● **Problem statement**
Lines from the one with "Silent video, 25 frames per second." up to and including the one with "[0:09.00-0:09.24]" are to be copied exactly from the records below, without their pictures.

● **Data supplied**
============================================================
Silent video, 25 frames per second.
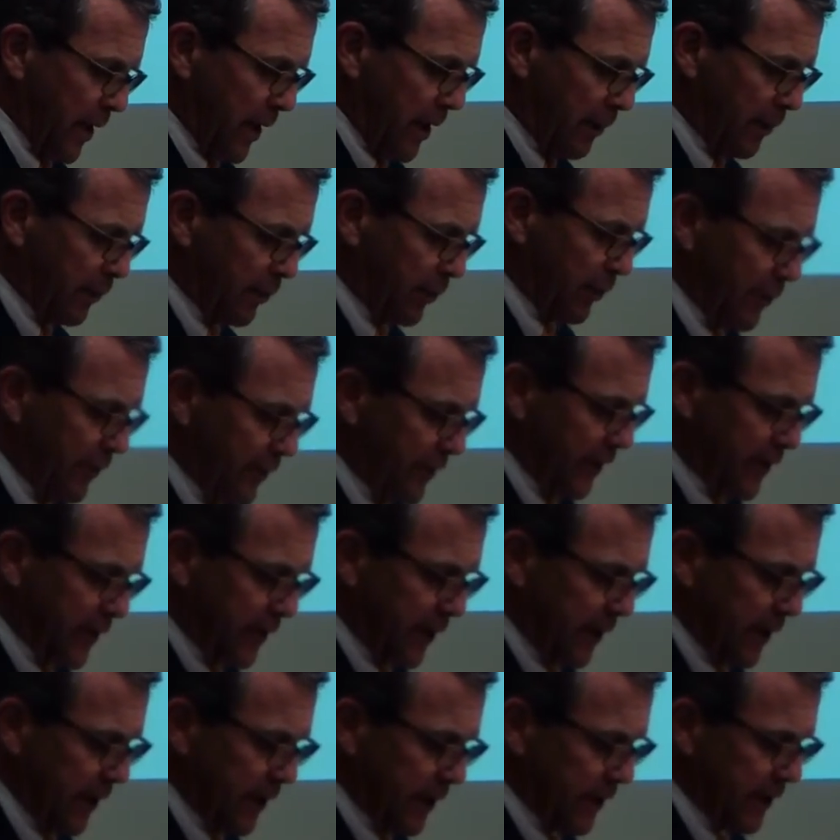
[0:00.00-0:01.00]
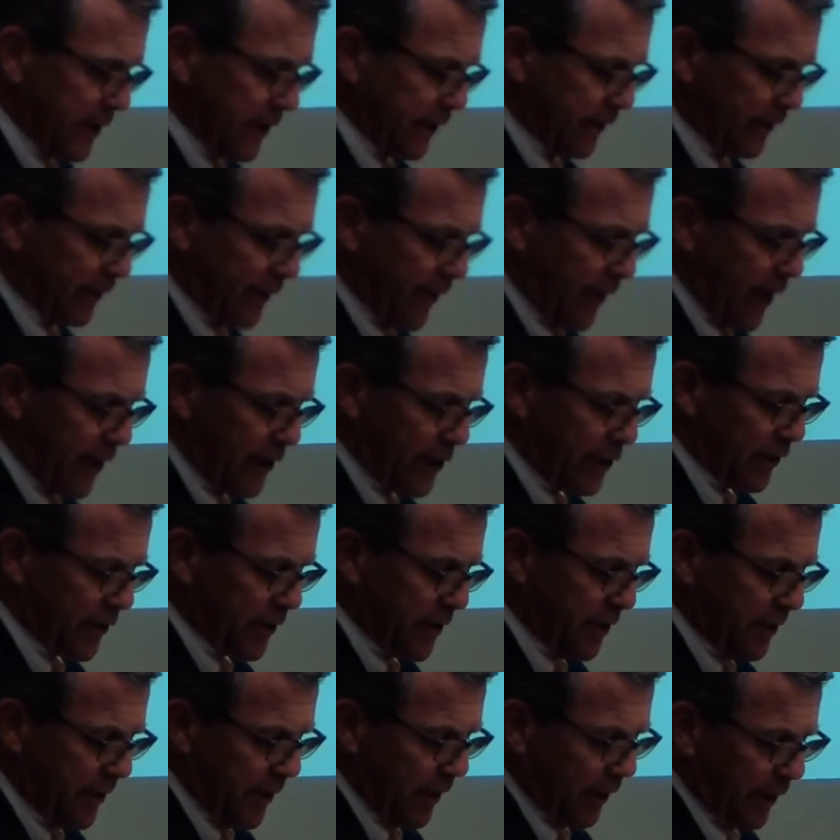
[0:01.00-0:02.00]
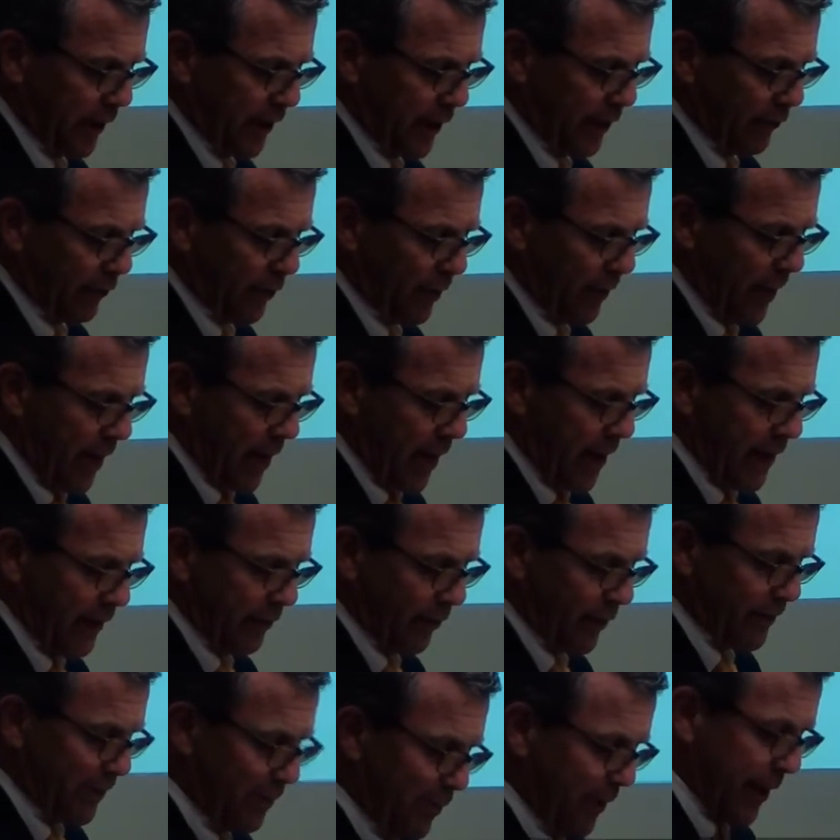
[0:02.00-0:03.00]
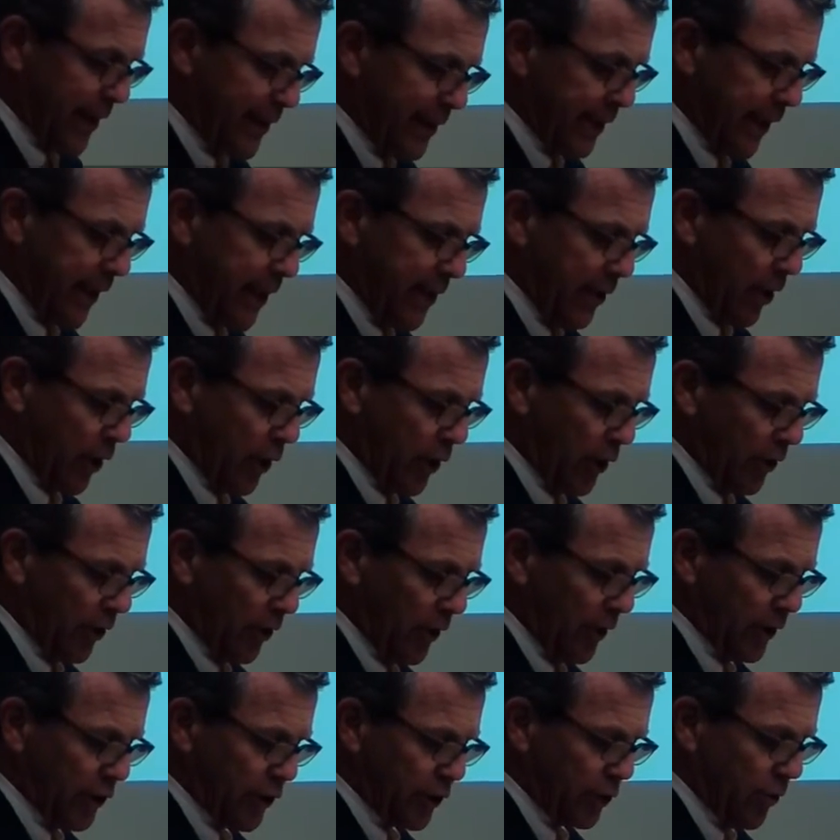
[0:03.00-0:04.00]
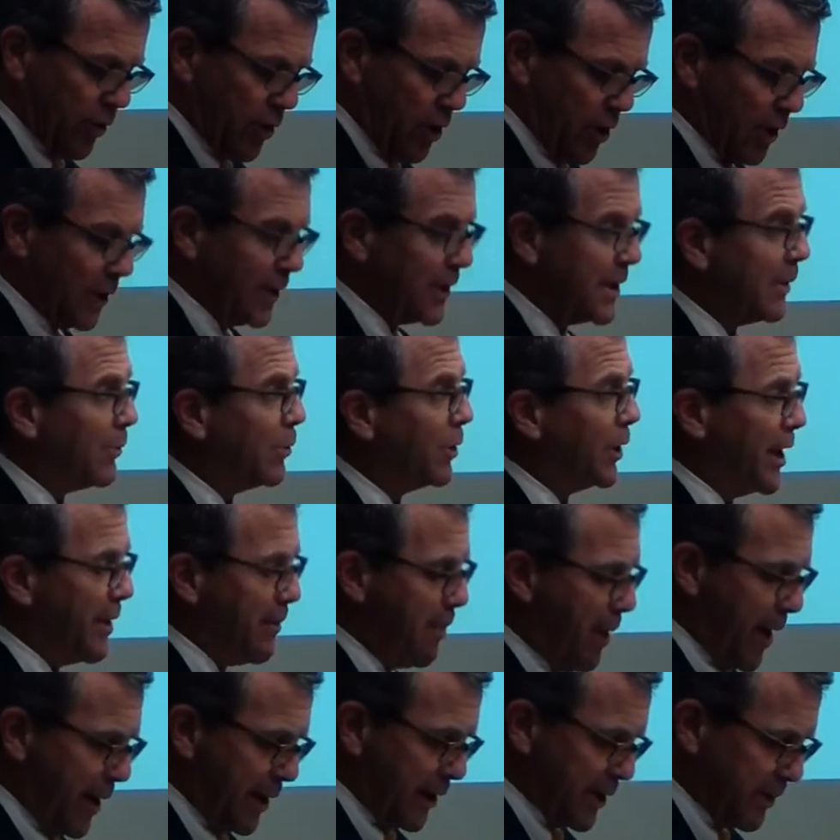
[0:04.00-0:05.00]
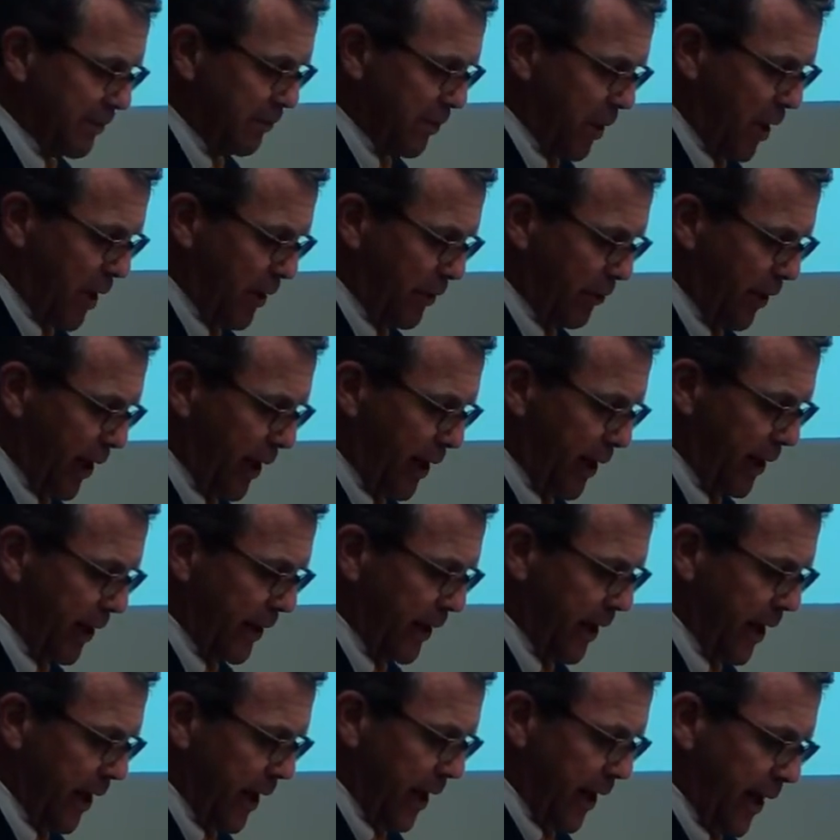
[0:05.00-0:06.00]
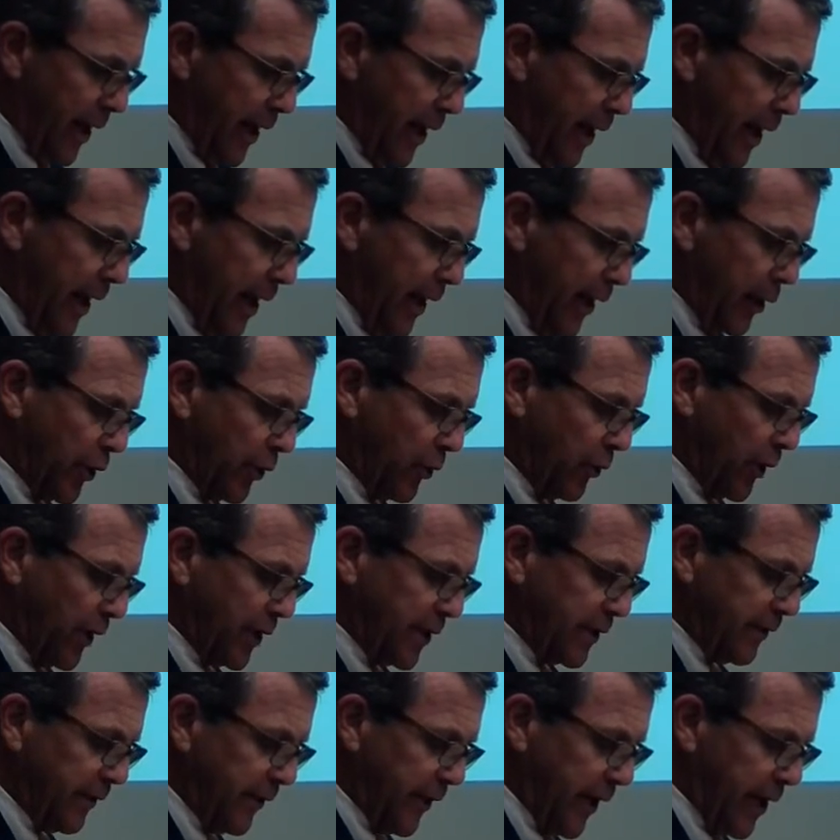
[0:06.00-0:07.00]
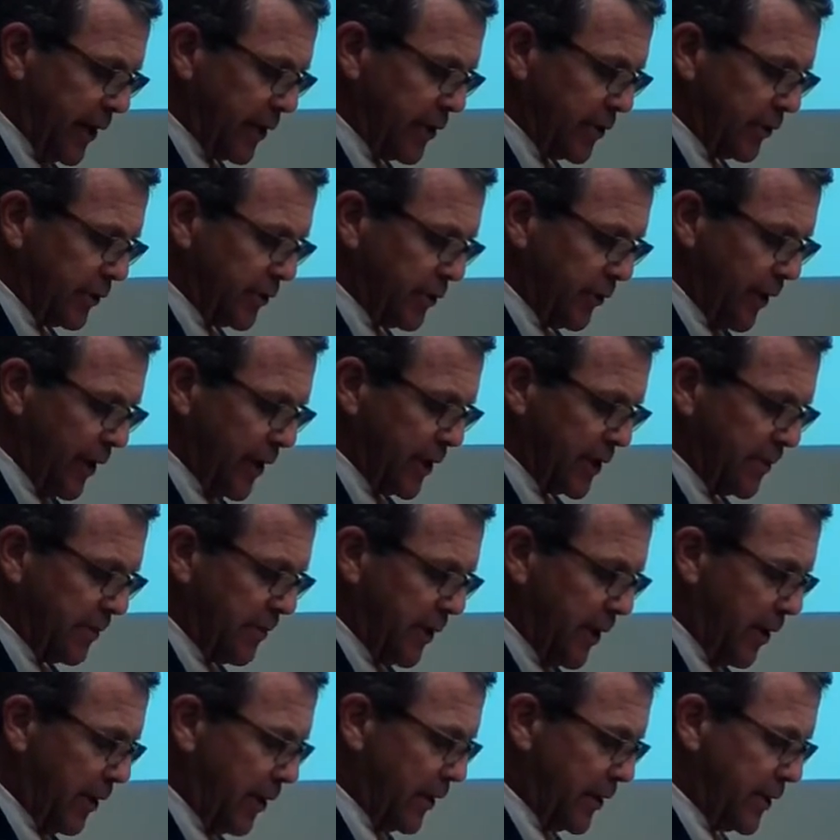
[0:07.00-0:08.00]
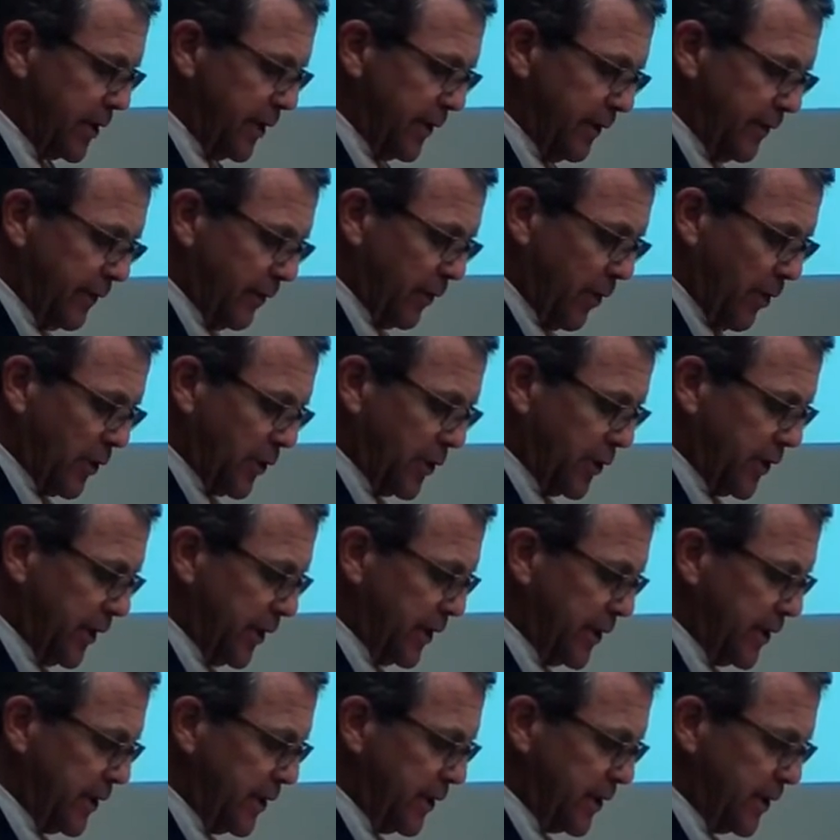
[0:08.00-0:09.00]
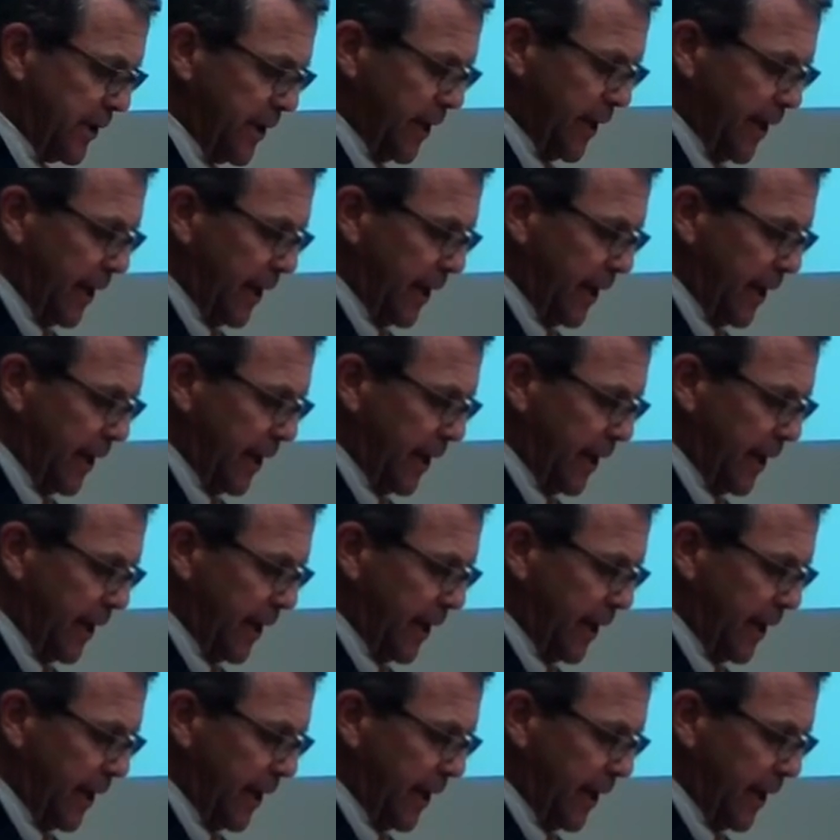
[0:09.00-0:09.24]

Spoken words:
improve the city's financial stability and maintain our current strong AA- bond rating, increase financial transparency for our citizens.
============================================================
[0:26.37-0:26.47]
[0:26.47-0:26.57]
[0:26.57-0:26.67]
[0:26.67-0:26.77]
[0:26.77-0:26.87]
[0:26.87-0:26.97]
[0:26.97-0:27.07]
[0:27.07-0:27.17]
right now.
============================================================
● **Result of the task**
Silent video, 25 frames per second.
[0:00.00-0:01.00]
[0:01.00-0:02.00]
[0:02.00-0:03.00]
[0:03.00-0:04.00]
[0:04.00-0:05.00]
[0:05.00-0:06.00]
[0:06.00-0:07.00]
[0:07.00-0:08.00]
[0:08.00-0:09.00]
[0:09.00-0:09.24]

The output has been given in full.